I can’t quite figure out why the bit-error rate of the terrestrial signal from a XM repeater seems to float in and out of tolerance; most of the time, it is right around 3, but it has short bursts up to 25—what’s annoying is that anything over 10 makes it lose signal. (It also only seems to produce a usable signal if I put the antenna within a 10 square-inch area of my office.)
Maybe next year (if I return) I should request a south-facing office.

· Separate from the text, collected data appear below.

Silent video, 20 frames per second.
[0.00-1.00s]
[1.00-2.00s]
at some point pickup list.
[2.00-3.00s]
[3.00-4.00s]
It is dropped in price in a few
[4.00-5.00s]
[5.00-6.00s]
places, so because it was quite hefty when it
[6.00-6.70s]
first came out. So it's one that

The drawback of wearing your heart on your sleeve (or your blog) is letting your emotions take you somewhere you don’t want to go in public. Case in point: Andrew Sullivan’s virtual endorsement of John Kerry, apparently motivated by the elephant in the room that James Joyner points out—the president’s position on same-sex marriage, something that Sullivan doesn’t bother mentioning in the column, but looms over the whole discussion for anyone familiar with Sullivan’s tireless crusading on the issue. Whatever one’s feelings on Bush’s handling of the issue (and, there, I’m largely in agreement with Sullivan, though I do lack the personal self-interest angle), wishing John Kerry were conservative isn’t going to make him conservative, as Stephen Green points out, and it’s disingenuous for Sullivan (or anyone else who genuinely considers themselves conservative) to believe otherwise.*
That said, I think it is reasonable to suspect a hypothetical President Kerry, if his election is unaccompanied by a return to Democratic control of Congress, will be forced by circumstances—namely a hostile Congress—to govern more conservatively (at least on the fiscal side of the ledger) than Bush has. But I don’t think Kerry’s instincts will be conservative, or even moderate for that matter, and in the areas of policy where there isn’t a strong check by Congress I think he will move in an unabashedly liberal direction.

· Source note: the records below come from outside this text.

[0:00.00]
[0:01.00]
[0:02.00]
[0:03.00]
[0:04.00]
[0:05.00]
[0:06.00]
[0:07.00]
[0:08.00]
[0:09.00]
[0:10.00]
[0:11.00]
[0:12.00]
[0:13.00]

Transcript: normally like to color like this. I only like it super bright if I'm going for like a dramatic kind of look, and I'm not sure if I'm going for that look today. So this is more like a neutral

* I could see an argument that Kerry would be a better libertarian choice than Bush. That argument, however, isn’t being advanced by Sullivan or any other conservative (by definition), but rather by libertarians like Jacob Levy.
I managed to get my gas and electricity switched on around noon, thus ending my long, semi-homeless saga since arriving in Ann Arbor. (Thanks to the kindness of an acquiaintence and his roommate, I at least had a roof over my head last night, gratis.) Now I’m dealing with accumulated spam email.